The present study provides important knowledge for future research on the relation between the different inflammatory factors and the occurrence of depression and suicidal ideation and behavior. Future studies should focus on, amongst others, indications for use, and population characteristics to characterize and quantify this potential risk.

1 Introduction

In May 2015, the phase III clinical trials investigating the efficacy and safety of brodalumab, a monoclonal antibody (mAb) against the interleukin (IL)-17 receptor, in patients with psoriasis were terminated early by the pharmaceutical company [1]. The trigger for this decision was six reports of completed suicide as adverse events in the approximately 5000 patients treated with brodalumab in the clinical trial program [2], although the evaluation thereof by both the pharmaceutical company and regulatory authorities concluded that a causal relation between the use of brodalumab and suicidal ideation and behavior was unlikely [1, 2]. In May 2017, brodalumab was authorized in the European Union based on the assessment of the regulatory authorities that the efficacy of brodalumab outweighs the risks, including the potential risk of suicidal ideation and behavior [2]. Despite this conclusion, a warning was included in the product information to carefully weigh the risks and benefits of treatment with brodalumab for patients with a history of depression and/or suicidal ideations, and for patients who develop these symptoms during treatment. Furthermore, a postauthorization safety study was required with a focus on serious events of, among others, suicidal ideation and behavior. To date, a mechanism through which brodalumab may cause such events is not known. Research in animal studies has shown that IL-17, which is blocked by brodalumab, can influence neurological function and therefore modulate behavior [3, 4, 5]; however, this has not been studied in humans.

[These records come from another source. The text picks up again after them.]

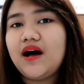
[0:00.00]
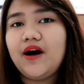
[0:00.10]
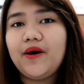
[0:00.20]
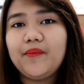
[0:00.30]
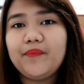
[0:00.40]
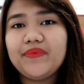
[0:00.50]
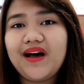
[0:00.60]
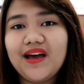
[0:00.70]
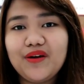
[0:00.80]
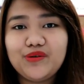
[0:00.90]

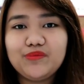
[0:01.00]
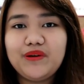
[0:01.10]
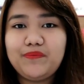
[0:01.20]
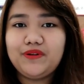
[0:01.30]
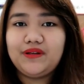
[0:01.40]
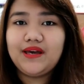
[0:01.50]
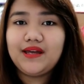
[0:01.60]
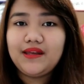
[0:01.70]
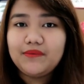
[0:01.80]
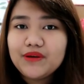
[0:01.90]
I won't be putting
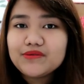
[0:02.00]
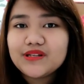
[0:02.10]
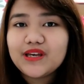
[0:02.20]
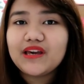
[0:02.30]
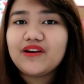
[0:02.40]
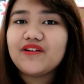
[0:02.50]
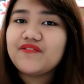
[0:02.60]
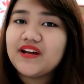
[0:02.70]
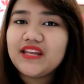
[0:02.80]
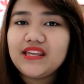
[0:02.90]
any music or
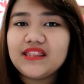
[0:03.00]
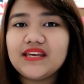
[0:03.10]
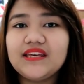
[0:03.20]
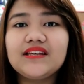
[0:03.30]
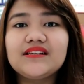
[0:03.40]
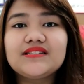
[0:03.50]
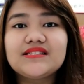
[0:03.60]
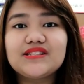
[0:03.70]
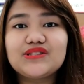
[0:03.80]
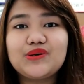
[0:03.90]
funny
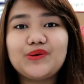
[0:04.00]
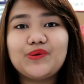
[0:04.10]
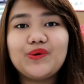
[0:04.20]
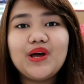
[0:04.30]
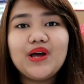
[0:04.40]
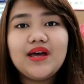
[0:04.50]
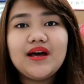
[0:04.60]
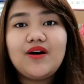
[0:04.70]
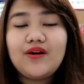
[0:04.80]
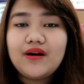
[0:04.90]
things. So
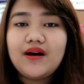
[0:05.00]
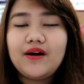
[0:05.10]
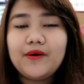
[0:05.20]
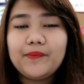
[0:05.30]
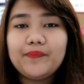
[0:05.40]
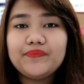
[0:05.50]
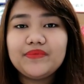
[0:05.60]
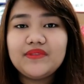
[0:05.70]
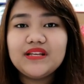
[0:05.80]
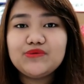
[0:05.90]

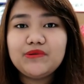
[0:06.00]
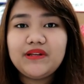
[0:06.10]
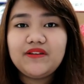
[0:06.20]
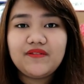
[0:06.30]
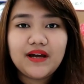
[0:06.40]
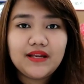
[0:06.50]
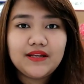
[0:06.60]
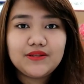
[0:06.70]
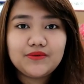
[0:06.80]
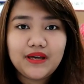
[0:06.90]
this will be divided
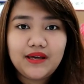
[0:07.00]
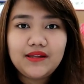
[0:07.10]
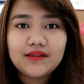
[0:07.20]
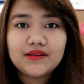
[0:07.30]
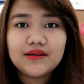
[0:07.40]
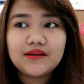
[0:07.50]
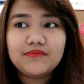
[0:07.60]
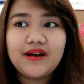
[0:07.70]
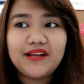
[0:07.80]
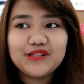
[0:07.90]
into 8.
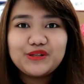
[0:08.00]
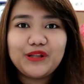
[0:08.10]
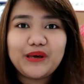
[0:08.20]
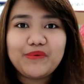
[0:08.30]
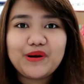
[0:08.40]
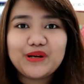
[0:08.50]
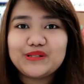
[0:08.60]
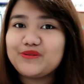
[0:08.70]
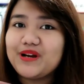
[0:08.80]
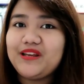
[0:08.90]
My disclaimer
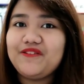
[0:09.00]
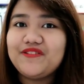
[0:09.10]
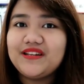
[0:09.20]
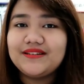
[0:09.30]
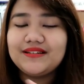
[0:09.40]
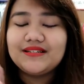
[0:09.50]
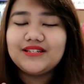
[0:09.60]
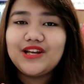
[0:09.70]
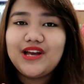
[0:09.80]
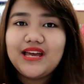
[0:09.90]
is already
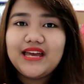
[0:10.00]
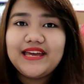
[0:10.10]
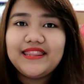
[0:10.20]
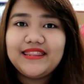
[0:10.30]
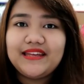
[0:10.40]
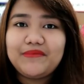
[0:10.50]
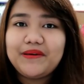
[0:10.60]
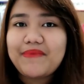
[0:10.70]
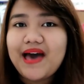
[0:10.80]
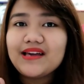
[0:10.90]
finished, and then
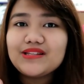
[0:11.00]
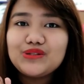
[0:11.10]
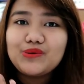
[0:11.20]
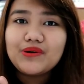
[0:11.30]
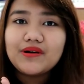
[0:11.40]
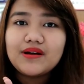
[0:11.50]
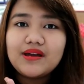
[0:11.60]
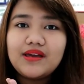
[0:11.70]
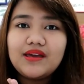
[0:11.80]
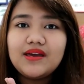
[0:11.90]
my
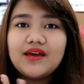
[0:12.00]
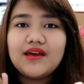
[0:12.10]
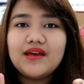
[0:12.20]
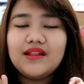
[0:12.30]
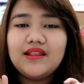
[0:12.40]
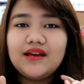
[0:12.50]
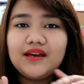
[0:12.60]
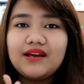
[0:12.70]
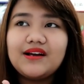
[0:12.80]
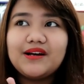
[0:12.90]
backstory,
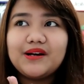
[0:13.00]
like,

Depression and suicidal ideation and behavior have also been reported in clinical trials of other mAbs, such as belimumab, which is used to treat patients with systemic lupus erythematosus and targets against B-cell activating factor [6]. In addition, the mAbs infliximab, adalimumab, and natalizumab have, in case reports, been associated with suicidal ideation and behavior [7, 8, 9, 10, 11].

The aforementioned mAbs exert their intended effects through targeting different (anti-)inflammatory factors. During the past decades, the link between psychiatric disorders and autoimmune disorders has been extensively discussed [12, 13, 14]. This link is considered to be partially explained by the influence of inflammatory factors on the brain. Different meta-analyses have evaluated the contribution of inflammatory factors in the pathophysiology of major depression and suicidal ideation and behavior [15, 16, 17, 18, 19, 20]. These indicate that alterations in both pro-inflammatory and anti-inflammatory factors are linked to psychiatric disorders; however, mAbs that have a mechanism of action not directly targeting the immune system have also been linked to psychiatric disorders. For example, approximately 1–10% of patients treated with trastuzumab, a human epidermal growth factor receptor 2 inhibitor used for the treatment of cancer, develop depression [21]. It should be noted that the estimated prevalence of major depression among patients with both cancer and autoimmune diseases exceed the estimated prevalence in the general population [22, 23]. It is therefore challenging to differentiate between the underlying disease and the effect of treatment.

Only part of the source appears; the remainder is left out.